Swire Bulk to be separated from China Navigation Co

Photo: CNCo SINGAN_Aerial Photo (002).jpg
Swire is splitting its bulk shipping activities away from China Navigation Company (CNCo) into a new entity Swire Bulk.

The move sees Swire’s dry bulk shipping activities being split from its liner shipping and fleet management services under CNCo.

The standalone privately held company Swire Bulk will be headquartered in Singapore.
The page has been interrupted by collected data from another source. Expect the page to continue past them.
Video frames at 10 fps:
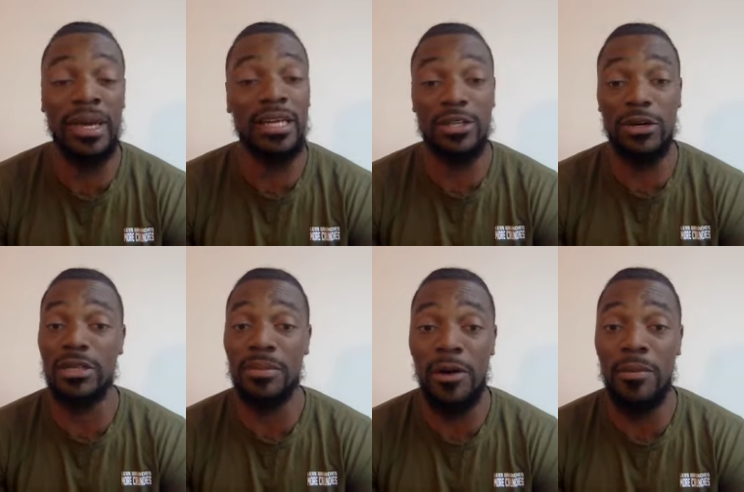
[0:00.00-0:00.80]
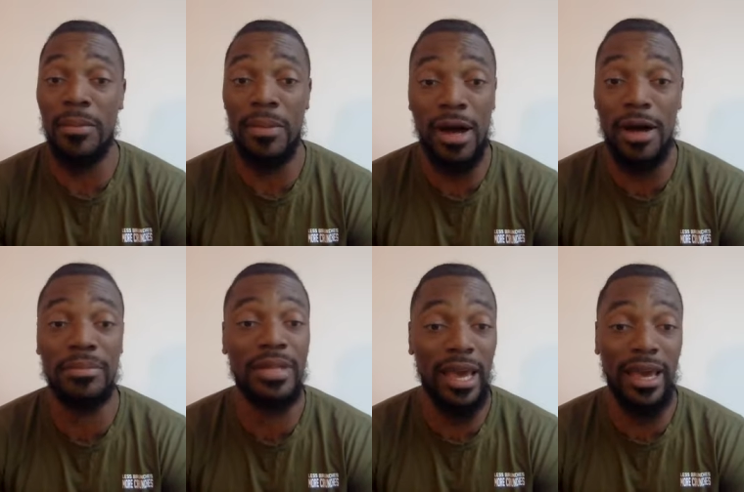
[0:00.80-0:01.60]
made jokes about my
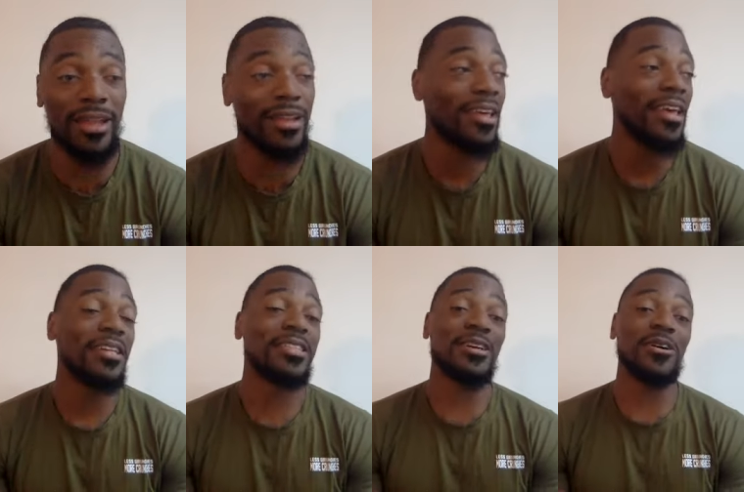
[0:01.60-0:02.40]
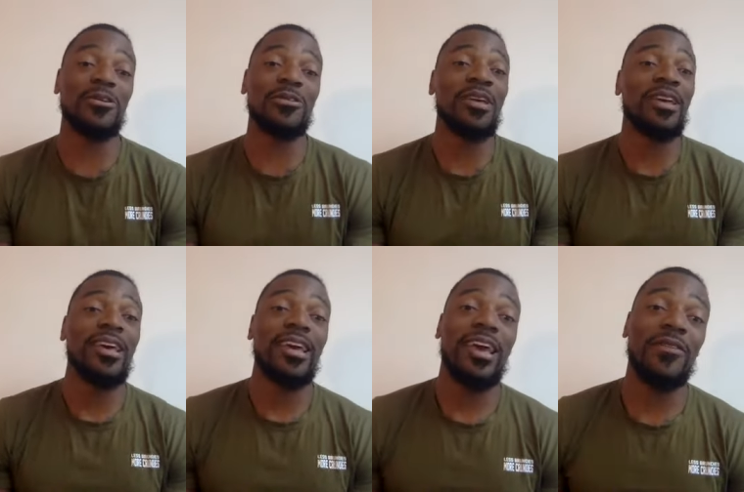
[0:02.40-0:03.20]
mom, dad. So
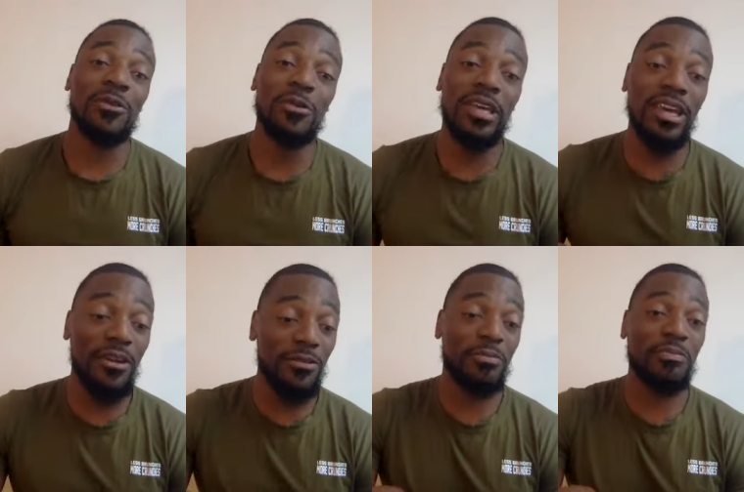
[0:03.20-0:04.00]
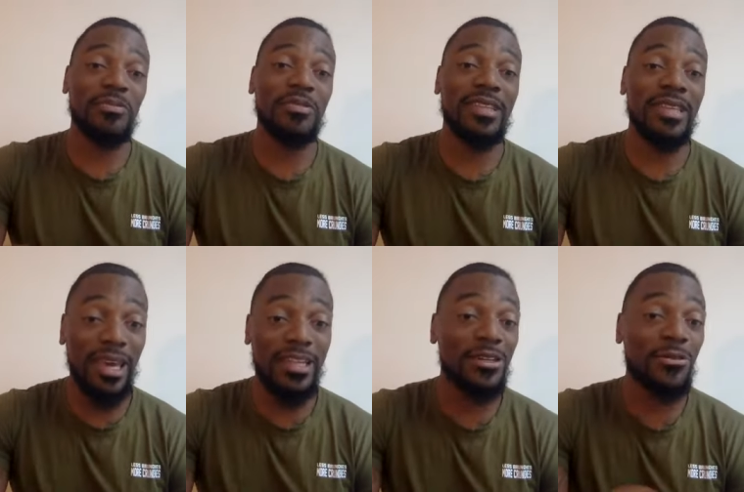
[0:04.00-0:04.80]
if you give
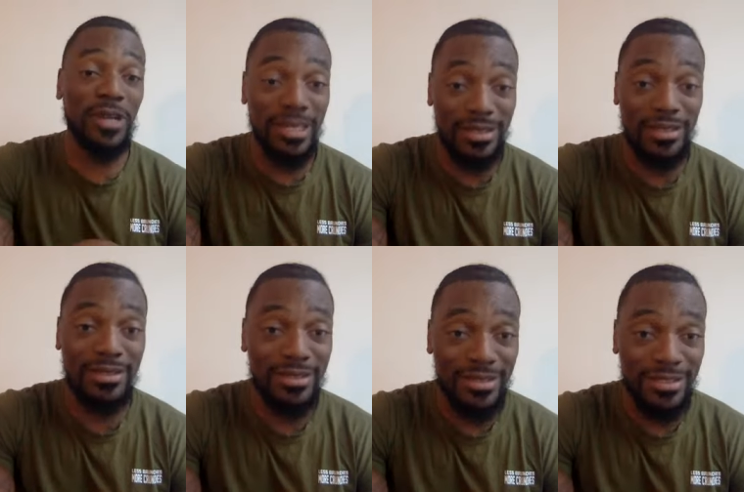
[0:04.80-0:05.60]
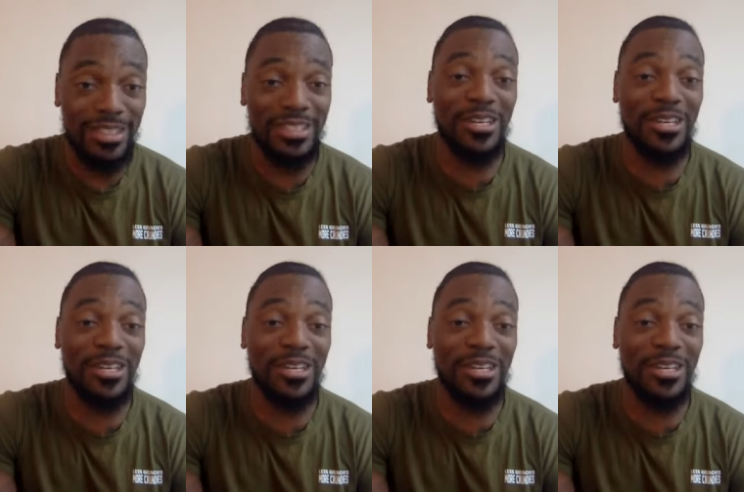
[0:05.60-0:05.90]
kids a reason to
Swire Bulk had been a division under CNCo and had grown rapidly since it was established in 2012. With the acquisition Hamburg Sud Tramp from Maersk in 2019 it had become the largest part of CNCo’s business.

With the growth in the bulk business the company sees it as the right time to carve it out as standalone business with John Swire & Sons as the parent company.

“While it has been a difficult dry bulk market over the last few years, Swire Bulk has built an excellent reputation in the dry bulk sector in a relatively short period of time.  Setting up Swire Bulk as a standalone business will give it the independence required for its continued development as a high-quality global dry bulk operator,” said Sam Swire, chairman of CNCo.

Swire Bulk operates a fleet of up to 150 vessels predominantly in the handysize, supramax and ultramax sectors and has eight 37,000 dwt handysizes on order from Oshima with delivery from Q4 this year.

“Swire Bulk has built an experienced and high-performing team with over 100 employees across nine offices around the world with a strong customer centric culture and an excellent reputation towards innovative freight solutions and its ability to build high-valued partnerships with tonnage providers, trading houses and our core industrial client base” commented Rob Aarvold, Swire Bulk general manager.

The separation of Swire Bulk from CNCo is targeted for 1 January 2021, and the announcement of a ceo for Swire Bulk is expected “in due course”.